Exclude the pictures and repeat all of the data exactly.
*** DATA ***
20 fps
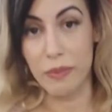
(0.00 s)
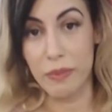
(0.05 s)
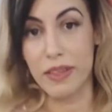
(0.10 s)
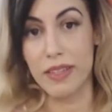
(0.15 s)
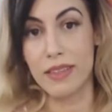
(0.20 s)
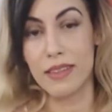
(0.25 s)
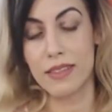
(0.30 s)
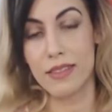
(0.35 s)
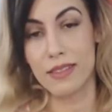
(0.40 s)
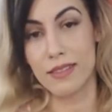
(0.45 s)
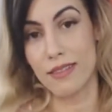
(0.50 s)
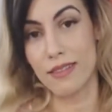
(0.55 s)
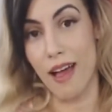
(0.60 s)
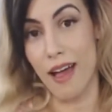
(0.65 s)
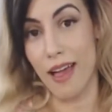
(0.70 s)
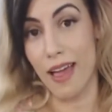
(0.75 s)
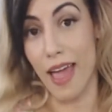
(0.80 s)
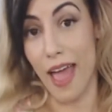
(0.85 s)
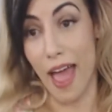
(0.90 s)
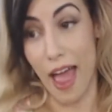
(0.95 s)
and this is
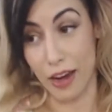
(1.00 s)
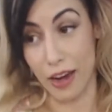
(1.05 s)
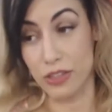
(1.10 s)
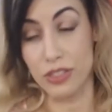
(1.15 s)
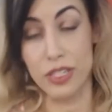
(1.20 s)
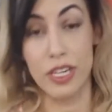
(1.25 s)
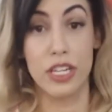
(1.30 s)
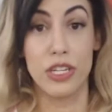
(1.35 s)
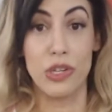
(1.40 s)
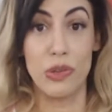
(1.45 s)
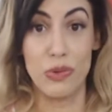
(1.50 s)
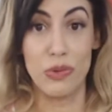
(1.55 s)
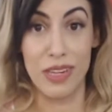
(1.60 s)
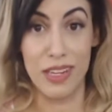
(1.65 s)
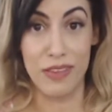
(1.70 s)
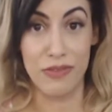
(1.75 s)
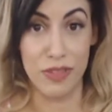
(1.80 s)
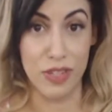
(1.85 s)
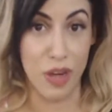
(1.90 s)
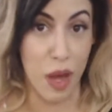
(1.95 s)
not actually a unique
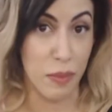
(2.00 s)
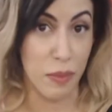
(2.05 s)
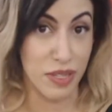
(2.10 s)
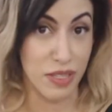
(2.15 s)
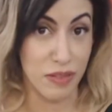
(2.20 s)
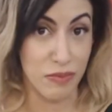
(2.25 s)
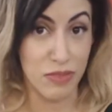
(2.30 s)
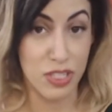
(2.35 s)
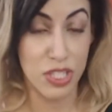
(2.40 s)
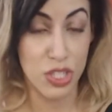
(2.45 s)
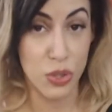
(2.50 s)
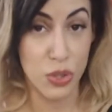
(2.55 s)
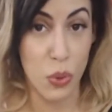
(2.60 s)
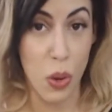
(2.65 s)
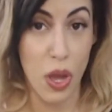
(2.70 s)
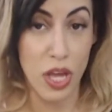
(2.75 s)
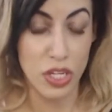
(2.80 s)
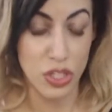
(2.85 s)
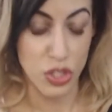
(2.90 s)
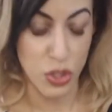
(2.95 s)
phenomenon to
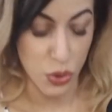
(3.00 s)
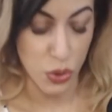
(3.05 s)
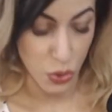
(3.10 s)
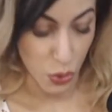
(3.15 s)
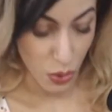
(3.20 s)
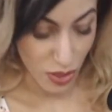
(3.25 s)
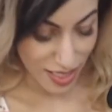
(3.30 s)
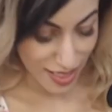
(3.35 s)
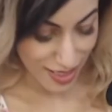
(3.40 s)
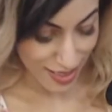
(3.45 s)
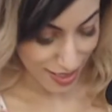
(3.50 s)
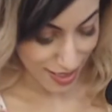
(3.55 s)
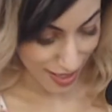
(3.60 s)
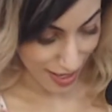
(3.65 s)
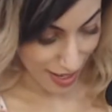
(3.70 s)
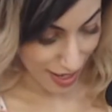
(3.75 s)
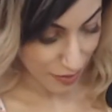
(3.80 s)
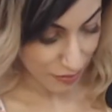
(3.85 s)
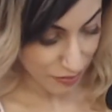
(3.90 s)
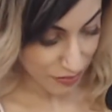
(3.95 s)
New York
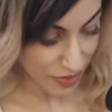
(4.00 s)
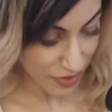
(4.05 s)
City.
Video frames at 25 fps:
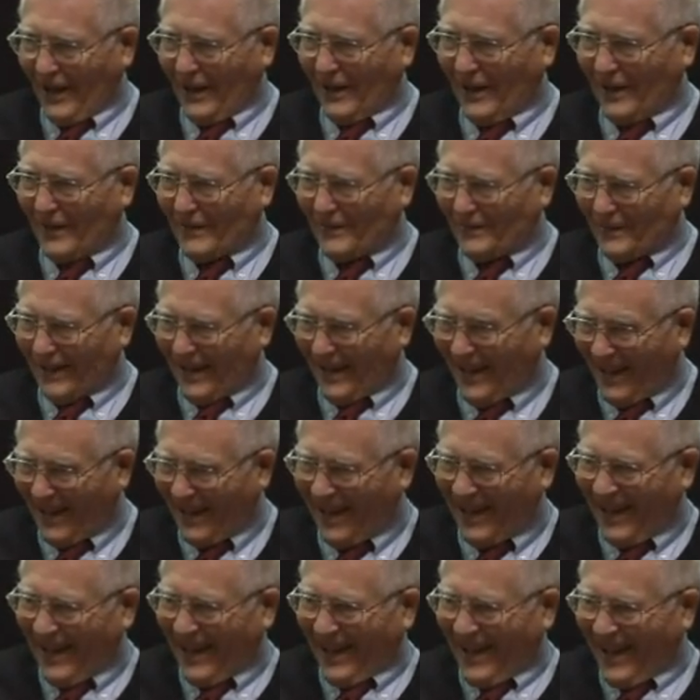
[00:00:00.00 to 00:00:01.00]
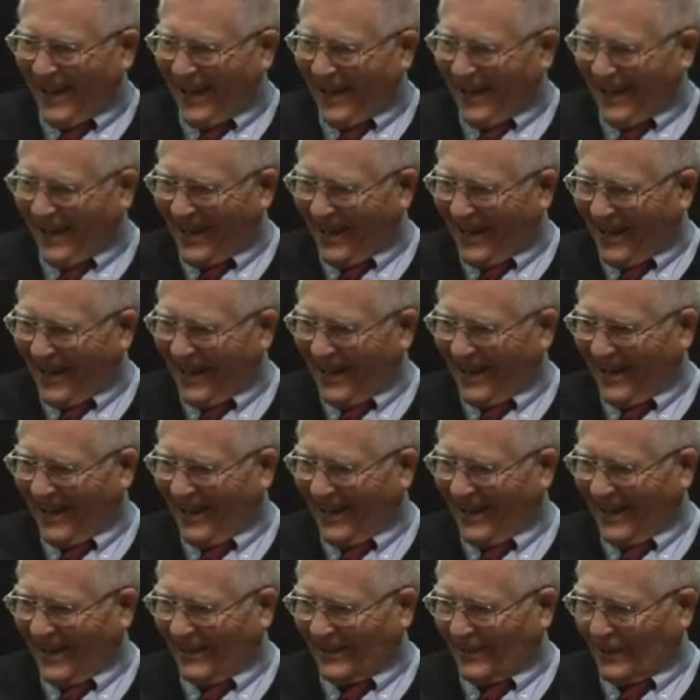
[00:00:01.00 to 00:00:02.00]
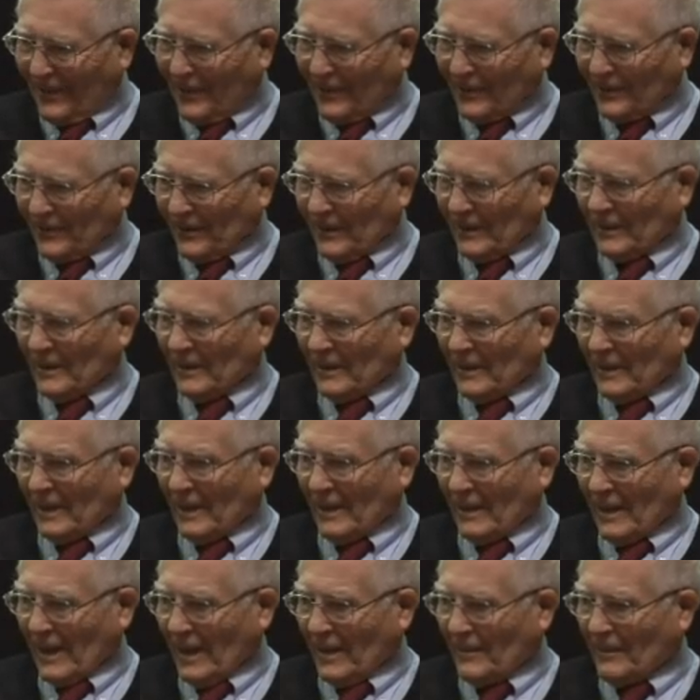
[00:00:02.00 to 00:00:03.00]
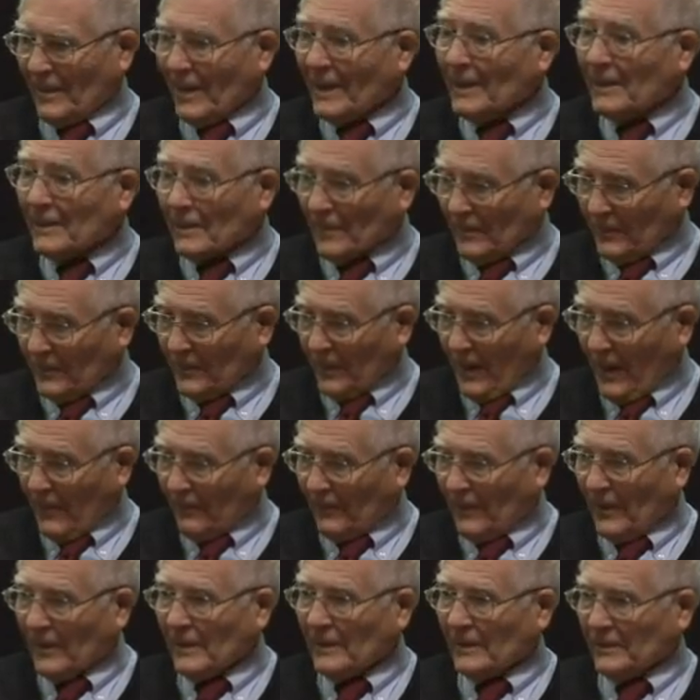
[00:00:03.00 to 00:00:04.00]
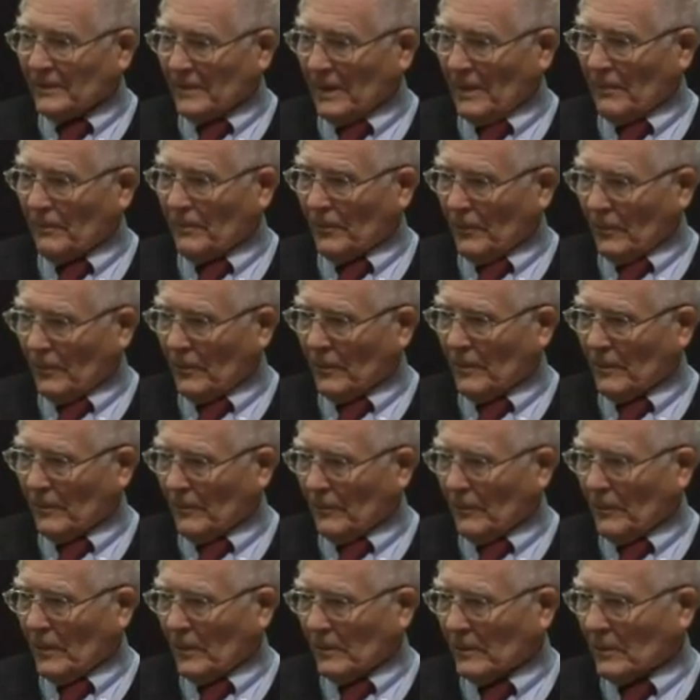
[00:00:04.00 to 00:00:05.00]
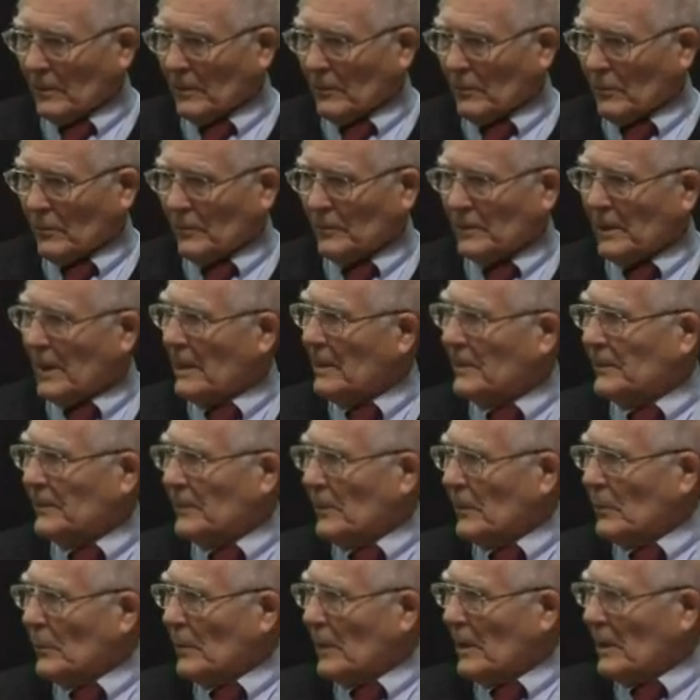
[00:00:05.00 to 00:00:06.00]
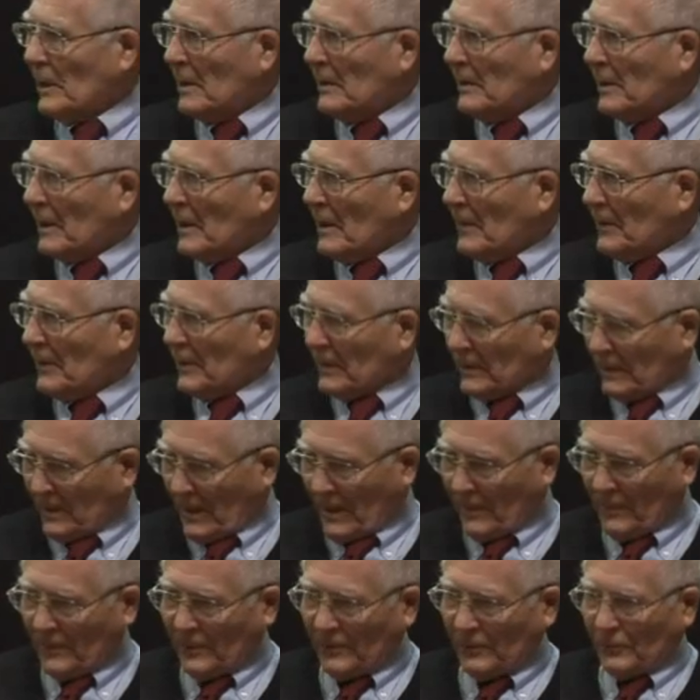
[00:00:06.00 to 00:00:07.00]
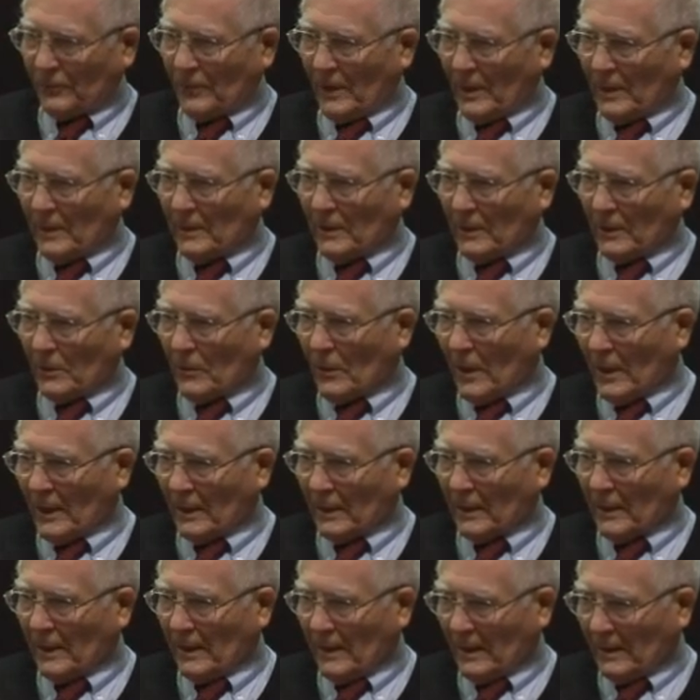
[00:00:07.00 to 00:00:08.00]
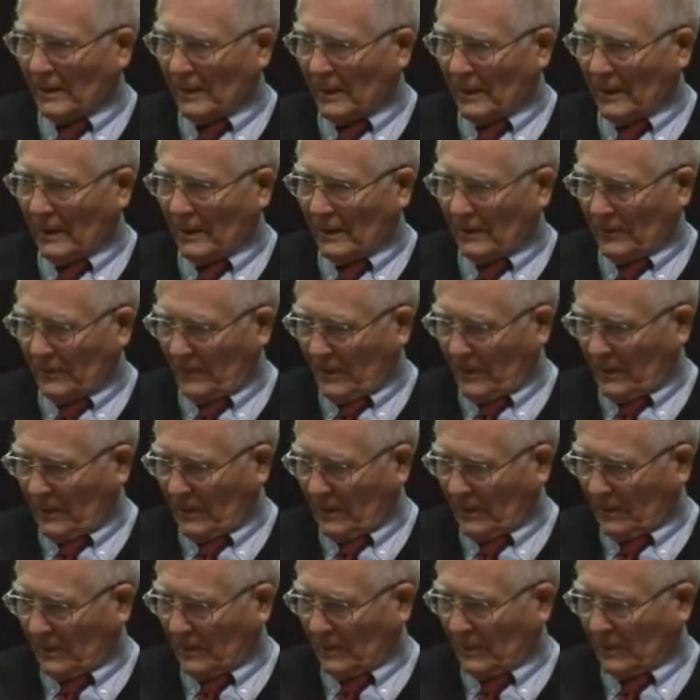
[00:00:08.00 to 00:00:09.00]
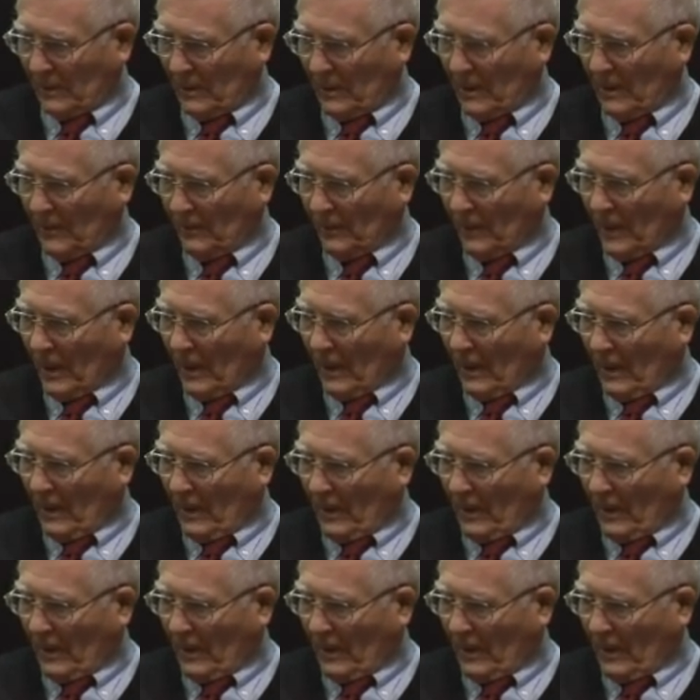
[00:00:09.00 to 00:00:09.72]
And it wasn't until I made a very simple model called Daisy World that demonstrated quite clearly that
*** End of DATA ***
» ANSWER AREA:
20 fps
(0.00 s)
(0.05 s)
(0.10 s)
(0.15 s)
(0.20 s)
(0.25 s)
(0.30 s)
(0.35 s)
(0.40 s)
(0.45 s)
(0.50 s)
(0.55 s)
(0.60 s)
(0.65 s)
(0.70 s)
(0.75 s)
(0.80 s)
(0.85 s)
(0.90 s)
(0.95 s)
and this is
(1.00 s)
(1.05 s)
(1.10 s)
(1.15 s)
(1.20 s)
(1.25 s)
(1.30 s)
(1.35 s)
(1.40 s)
(1.45 s)
(1.50 s)
(1.55 s)
(1.60 s)
(1.65 s)
(1.70 s)
(1.75 s)
(1.80 s)
(1.85 s)
(1.90 s)
(1.95 s)
not actually a unique
(2.00 s)
(2.05 s)
(2.10 s)
(2.15 s)
(2.20 s)
(2.25 s)
(2.30 s)
(2.35 s)
(2.40 s)
(2.45 s)
(2.50 s)
(2.55 s)
(2.60 s)
(2.65 s)
(2.70 s)
(2.75 s)
(2.80 s)
(2.85 s)
(2.90 s)
(2.95 s)
phenomenon to
(3.00 s)
(3.05 s)
(3.10 s)
(3.15 s)
(3.20 s)
(3.25 s)
(3.30 s)
(3.35 s)
(3.40 s)
(3.45 s)
(3.50 s)
(3.55 s)
(3.60 s)
(3.65 s)
(3.70 s)
(3.75 s)
(3.80 s)
(3.85 s)
(3.90 s)
(3.95 s)
New York
(4.00 s)
(4.05 s)
City.
Video frames at 25 fps:
[00:00:00.00 to 00:00:01.00]
[00:00:01.00 to 00:00:02.00]
[00:00:02.00 to 00:00:03.00]
[00:00:03.00 to 00:00:04.00]
[00:00:04.00 to 00:00:05.00]
[00:00:05.00 to 00:00:06.00]
[00:00:06.00 to 00:00:07.00]
[00:00:07.00 to 00:00:08.00]
[00:00:08.00 to 00:00:09.00]
[00:00:09.00 to 00:00:09.72]
And it wasn't until I made a very simple model called Daisy World that demonstrated quite clearly that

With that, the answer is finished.